■ Your task: The answer consists solely of the data below, reproduced exactly.

Segment Start: Source data

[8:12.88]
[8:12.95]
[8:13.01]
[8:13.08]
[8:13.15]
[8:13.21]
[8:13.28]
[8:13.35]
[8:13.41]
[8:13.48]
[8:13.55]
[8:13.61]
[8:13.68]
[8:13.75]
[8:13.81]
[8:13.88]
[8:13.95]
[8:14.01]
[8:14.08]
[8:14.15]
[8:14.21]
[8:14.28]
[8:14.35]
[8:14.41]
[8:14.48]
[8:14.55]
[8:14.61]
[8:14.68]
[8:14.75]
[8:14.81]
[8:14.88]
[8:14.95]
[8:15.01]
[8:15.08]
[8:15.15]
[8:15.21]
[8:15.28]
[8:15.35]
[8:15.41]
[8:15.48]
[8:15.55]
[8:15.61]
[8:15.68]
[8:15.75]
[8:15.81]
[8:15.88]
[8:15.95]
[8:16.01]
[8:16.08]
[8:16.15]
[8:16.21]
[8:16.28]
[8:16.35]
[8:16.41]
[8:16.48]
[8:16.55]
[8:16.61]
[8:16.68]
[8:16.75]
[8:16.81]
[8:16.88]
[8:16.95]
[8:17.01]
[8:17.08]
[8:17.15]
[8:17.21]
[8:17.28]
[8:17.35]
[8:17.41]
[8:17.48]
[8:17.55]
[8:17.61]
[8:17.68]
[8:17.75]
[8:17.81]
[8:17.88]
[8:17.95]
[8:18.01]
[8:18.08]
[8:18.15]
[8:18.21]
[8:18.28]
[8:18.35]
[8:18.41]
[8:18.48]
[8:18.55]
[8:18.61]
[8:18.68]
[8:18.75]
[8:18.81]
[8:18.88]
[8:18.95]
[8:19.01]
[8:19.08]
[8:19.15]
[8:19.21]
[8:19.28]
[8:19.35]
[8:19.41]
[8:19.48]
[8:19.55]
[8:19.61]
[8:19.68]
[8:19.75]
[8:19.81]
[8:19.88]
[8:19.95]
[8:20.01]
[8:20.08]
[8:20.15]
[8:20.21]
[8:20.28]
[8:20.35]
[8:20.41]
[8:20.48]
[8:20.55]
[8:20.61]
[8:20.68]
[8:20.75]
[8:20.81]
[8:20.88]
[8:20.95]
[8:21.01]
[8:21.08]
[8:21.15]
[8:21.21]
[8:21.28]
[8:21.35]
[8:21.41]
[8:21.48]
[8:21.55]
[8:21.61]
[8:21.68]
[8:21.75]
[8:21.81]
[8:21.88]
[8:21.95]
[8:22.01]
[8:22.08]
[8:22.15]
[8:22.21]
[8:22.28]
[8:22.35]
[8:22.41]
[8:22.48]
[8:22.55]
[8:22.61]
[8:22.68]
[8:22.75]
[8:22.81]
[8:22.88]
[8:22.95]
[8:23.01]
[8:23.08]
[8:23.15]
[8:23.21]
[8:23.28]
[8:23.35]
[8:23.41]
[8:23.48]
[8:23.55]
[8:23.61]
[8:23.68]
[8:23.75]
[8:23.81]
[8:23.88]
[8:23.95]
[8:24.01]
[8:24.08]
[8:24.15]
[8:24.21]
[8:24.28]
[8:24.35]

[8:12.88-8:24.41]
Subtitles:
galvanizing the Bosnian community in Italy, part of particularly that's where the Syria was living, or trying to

Segment End: Source data

■ Worked solution:
[8:12.88]
[8:12.95]
[8:13.01]
[8:13.08]
[8:13.15]
[8:13.21]
[8:13.28]
[8:13.35]
[8:13.41]
[8:13.48]
[8:13.55]
[8:13.61]
[8:13.68]
[8:13.75]
[8:13.81]
[8:13.88]
[8:13.95]
[8:14.01]
[8:14.08]
[8:14.15]
[8:14.21]
[8:14.28]
[8:14.35]
[8:14.41]
[8:14.48]
[8:14.55]
[8:14.61]
[8:14.68]
[8:14.75]
[8:14.81]
[8:14.88]
[8:14.95]
[8:15.01]
[8:15.08]
[8:15.15]
[8:15.21]
[8:15.28]
[8:15.35]
[8:15.41]
[8:15.48]
[8:15.55]
[8:15.61]
[8:15.68]
[8:15.75]
[8:15.81]
[8:15.88]
[8:15.95]
[8:16.01]
[8:16.08]
[8:16.15]
[8:16.21]
[8:16.28]
[8:16.35]
[8:16.41]
[8:16.48]
[8:16.55]
[8:16.61]
[8:16.68]
[8:16.75]
[8:16.81]
[8:16.88]
[8:16.95]
[8:17.01]
[8:17.08]
[8:17.15]
[8:17.21]
[8:17.28]
[8:17.35]
[8:17.41]
[8:17.48]
[8:17.55]
[8:17.61]
[8:17.68]
[8:17.75]
[8:17.81]
[8:17.88]
[8:17.95]
[8:18.01]
[8:18.08]
[8:18.15]
[8:18.21]
[8:18.28]
[8:18.35]
[8:18.41]
[8:18.48]
[8:18.55]
[8:18.61]
[8:18.68]
[8:18.75]
[8:18.81]
[8:18.88]
[8:18.95]
[8:19.01]
[8:19.08]
[8:19.15]
[8:19.21]
[8:19.28]
[8:19.35]
[8:19.41]
[8:19.48]
[8:19.55]
[8:19.61]
[8:19.68]
[8:19.75]
[8:19.81]
[8:19.88]
[8:19.95]
[8:20.01]
[8:20.08]
[8:20.15]
[8:20.21]
[8:20.28]
[8:20.35]
[8:20.41]
[8:20.48]
[8:20.55]
[8:20.61]
[8:20.68]
[8:20.75]
[8:20.81]
[8:20.88]
[8:20.95]
[8:21.01]
[8:21.08]
[8:21.15]
[8:21.21]
[8:21.28]
[8:21.35]
[8:21.41]
[8:21.48]
[8:21.55]
[8:21.61]
[8:21.68]
[8:21.75]
[8:21.81]
[8:21.88]
[8:21.95]
[8:22.01]
[8:22.08]
[8:22.15]
[8:22.21]
[8:22.28]
[8:22.35]
[8:22.41]
[8:22.48]
[8:22.55]
[8:22.61]
[8:22.68]
[8:22.75]
[8:22.81]
[8:22.88]
[8:22.95]
[8:23.01]
[8:23.08]
[8:23.15]
[8:23.21]
[8:23.28]
[8:23.35]
[8:23.41]
[8:23.48]
[8:23.55]
[8:23.61]
[8:23.68]
[8:23.75]
[8:23.81]
[8:23.88]
[8:23.95]
[8:24.01]
[8:24.08]
[8:24.15]
[8:24.21]
[8:24.28]
[8:24.35]

[8:12.88-8:24.41]
Subtitles:
galvanizing the Bosnian community in Italy, part of particularly that's where the Syria was living, or trying to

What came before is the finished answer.